▶ What you will do:
Below are the records; copy each line in which "from" can be found.

▶ Supplied data:
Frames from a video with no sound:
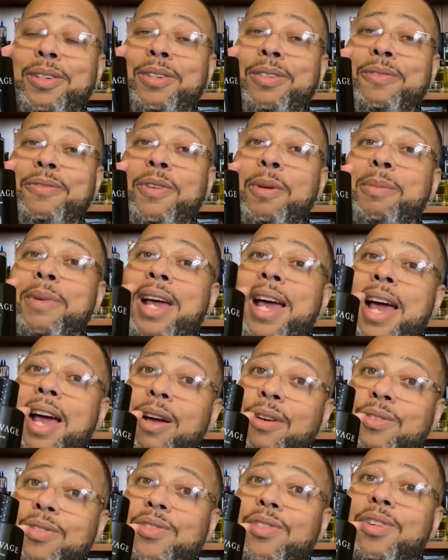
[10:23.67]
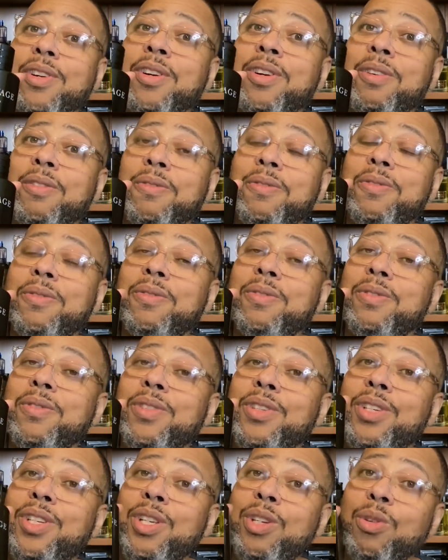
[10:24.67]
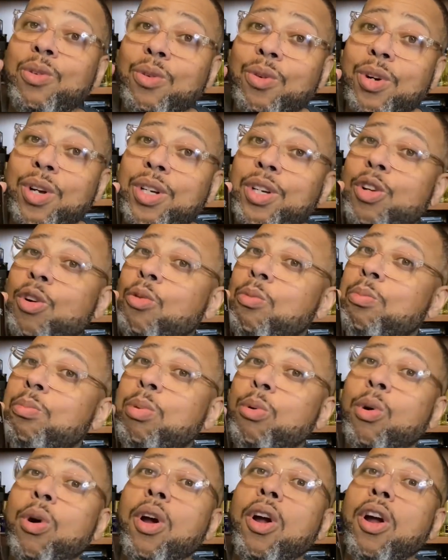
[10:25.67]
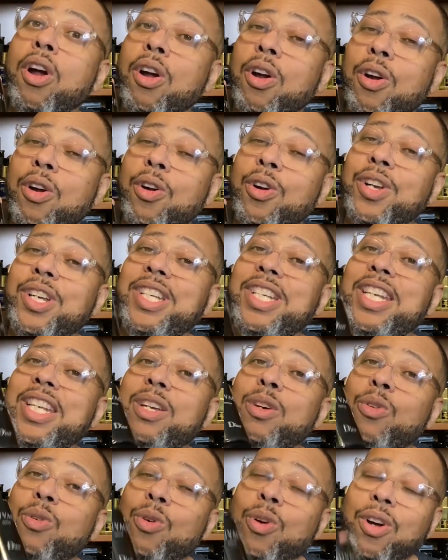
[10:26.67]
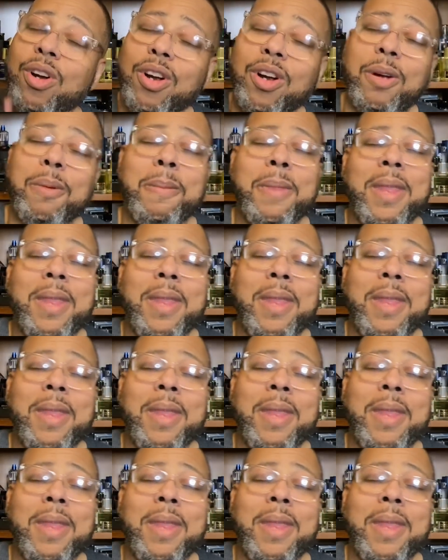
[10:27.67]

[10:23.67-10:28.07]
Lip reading: from the house of Dior. Don't bore her, Dior her.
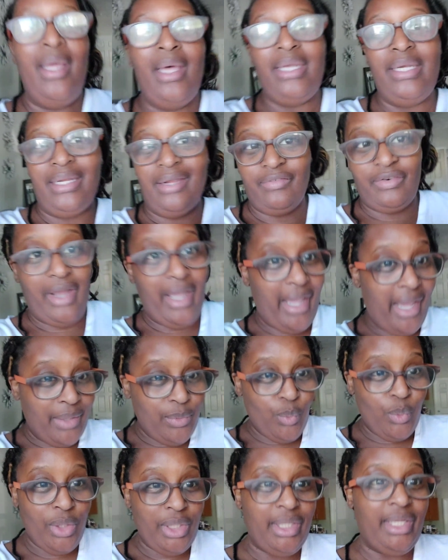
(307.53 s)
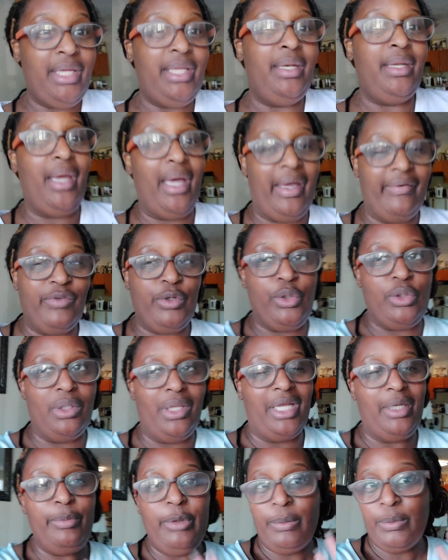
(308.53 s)
Never had one. I've heard a
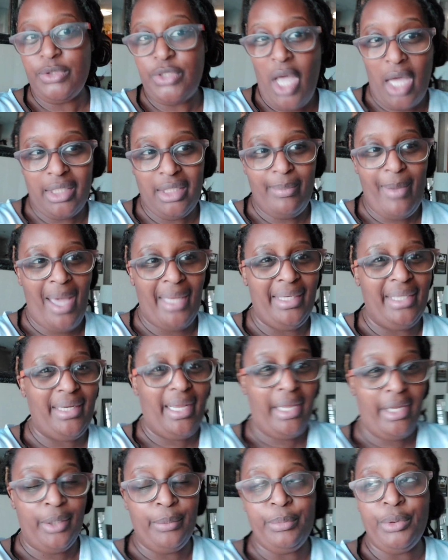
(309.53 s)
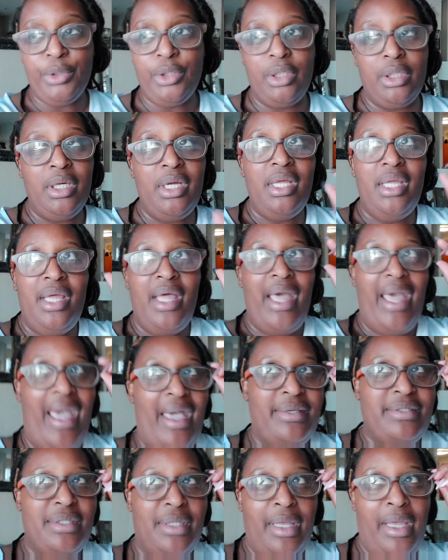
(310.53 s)
lot of people talking about it. Amber
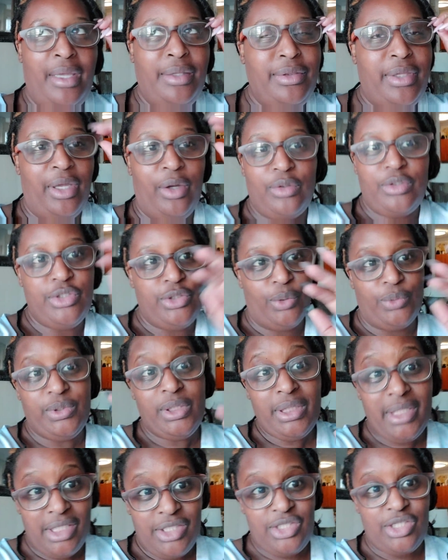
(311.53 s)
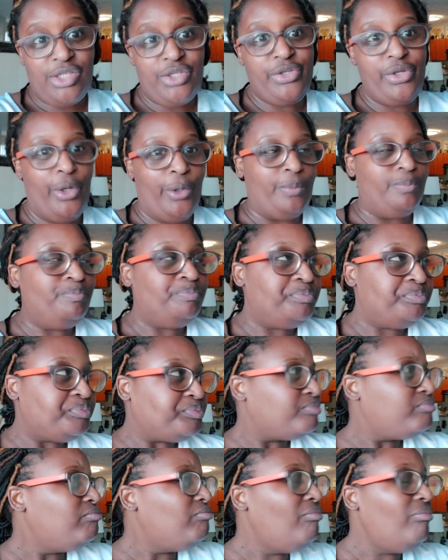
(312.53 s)
acts like they are so delicious. So
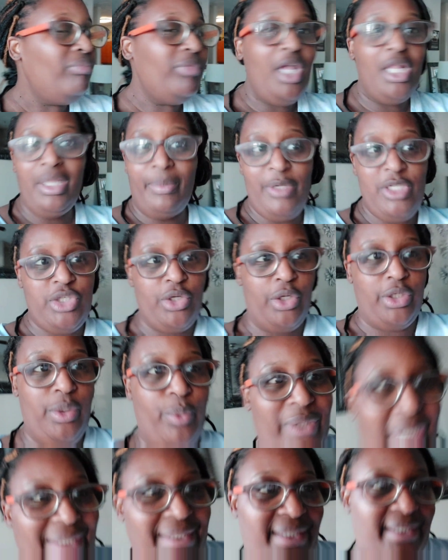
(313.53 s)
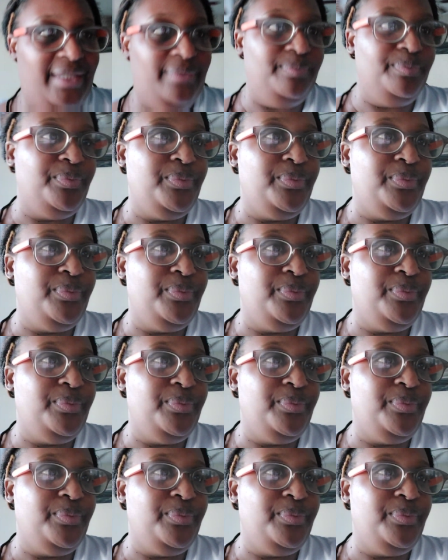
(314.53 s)
let me show you what I did.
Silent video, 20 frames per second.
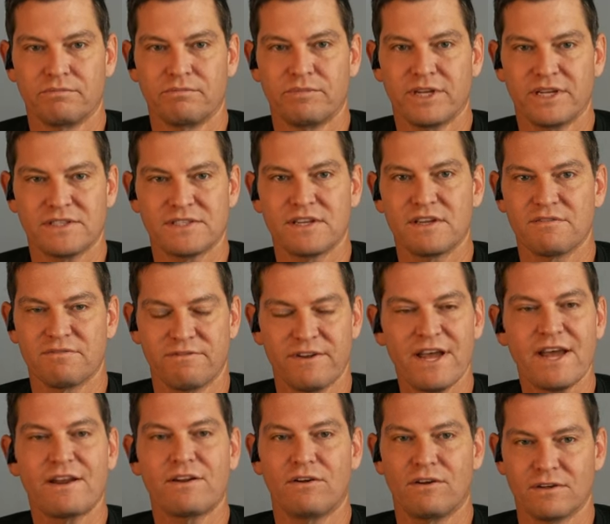pigs get
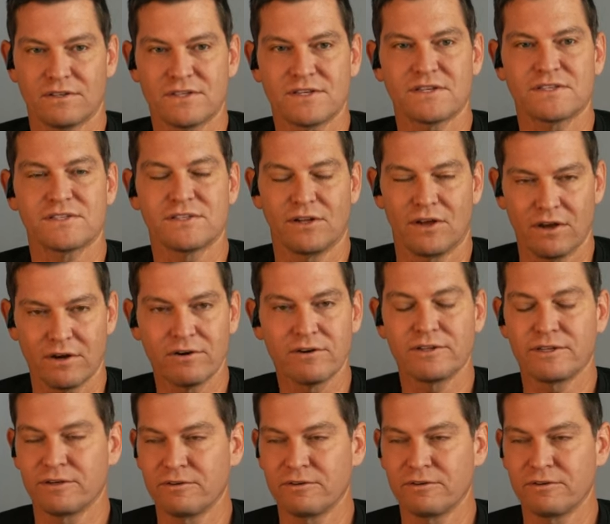fat, hogs get slaughtered.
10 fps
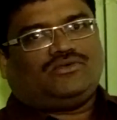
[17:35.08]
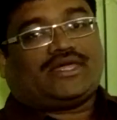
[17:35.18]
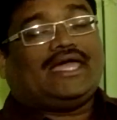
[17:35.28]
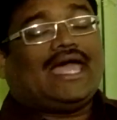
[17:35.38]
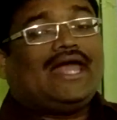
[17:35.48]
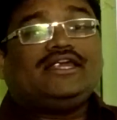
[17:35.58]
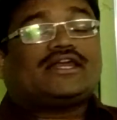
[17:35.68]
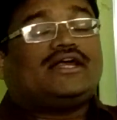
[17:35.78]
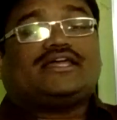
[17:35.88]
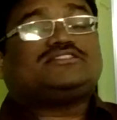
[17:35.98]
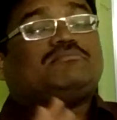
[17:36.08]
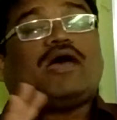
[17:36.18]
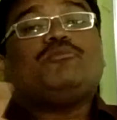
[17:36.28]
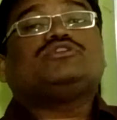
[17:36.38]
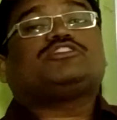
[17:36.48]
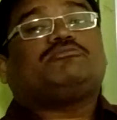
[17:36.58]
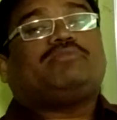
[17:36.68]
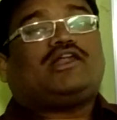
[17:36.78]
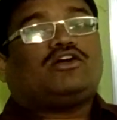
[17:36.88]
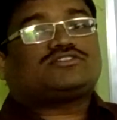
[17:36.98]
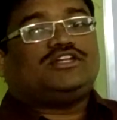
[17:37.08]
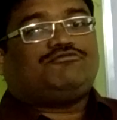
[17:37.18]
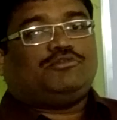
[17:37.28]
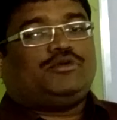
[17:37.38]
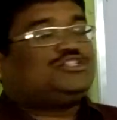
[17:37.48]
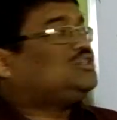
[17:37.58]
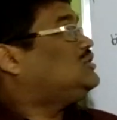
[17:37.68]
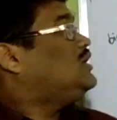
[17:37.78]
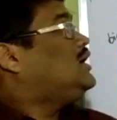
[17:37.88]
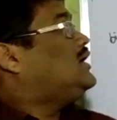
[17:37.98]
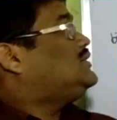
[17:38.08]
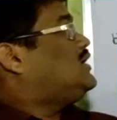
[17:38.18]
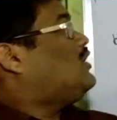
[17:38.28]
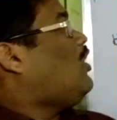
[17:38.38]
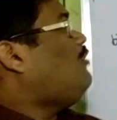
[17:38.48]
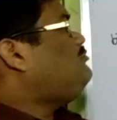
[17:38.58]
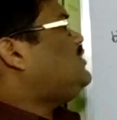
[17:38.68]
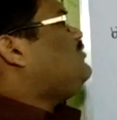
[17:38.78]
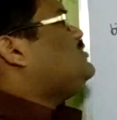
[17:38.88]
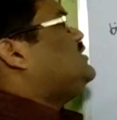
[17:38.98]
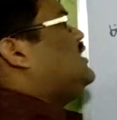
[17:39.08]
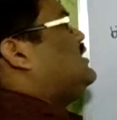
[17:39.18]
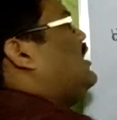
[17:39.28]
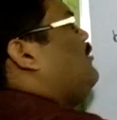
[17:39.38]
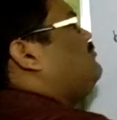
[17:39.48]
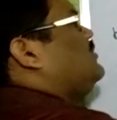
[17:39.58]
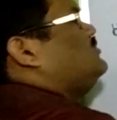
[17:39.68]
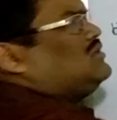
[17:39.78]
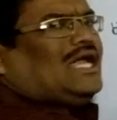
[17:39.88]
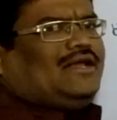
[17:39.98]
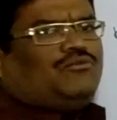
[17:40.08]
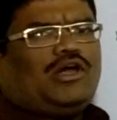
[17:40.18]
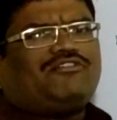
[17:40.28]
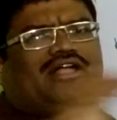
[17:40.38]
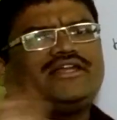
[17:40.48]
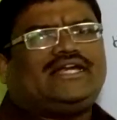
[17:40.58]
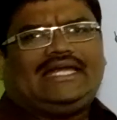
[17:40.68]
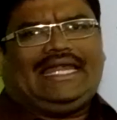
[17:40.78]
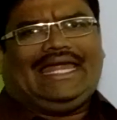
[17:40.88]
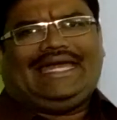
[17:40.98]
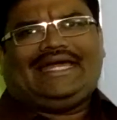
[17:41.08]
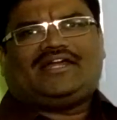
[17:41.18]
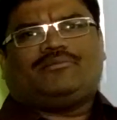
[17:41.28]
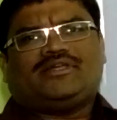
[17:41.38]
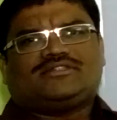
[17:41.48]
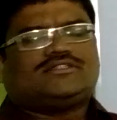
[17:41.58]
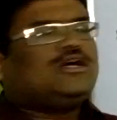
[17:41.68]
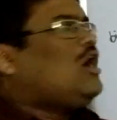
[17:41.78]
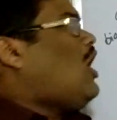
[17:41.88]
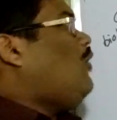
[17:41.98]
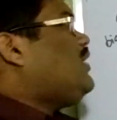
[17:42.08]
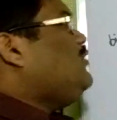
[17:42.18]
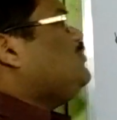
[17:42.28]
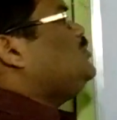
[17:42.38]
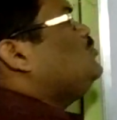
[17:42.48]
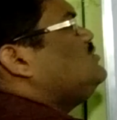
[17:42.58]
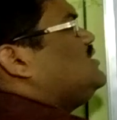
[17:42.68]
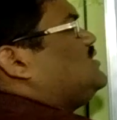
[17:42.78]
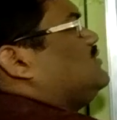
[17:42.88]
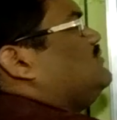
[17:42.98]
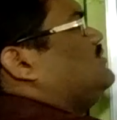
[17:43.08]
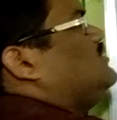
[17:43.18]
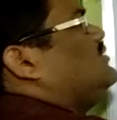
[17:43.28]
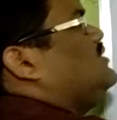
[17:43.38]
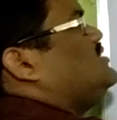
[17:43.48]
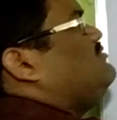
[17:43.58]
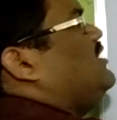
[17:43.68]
Okay, and it contains a mammoth of biological information. Then after we have created a database. How can we use it? This is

▶ Reply:
Frames from a video with no sound:
Lip reading: from the house of Dior. Don't bore her, Dior her.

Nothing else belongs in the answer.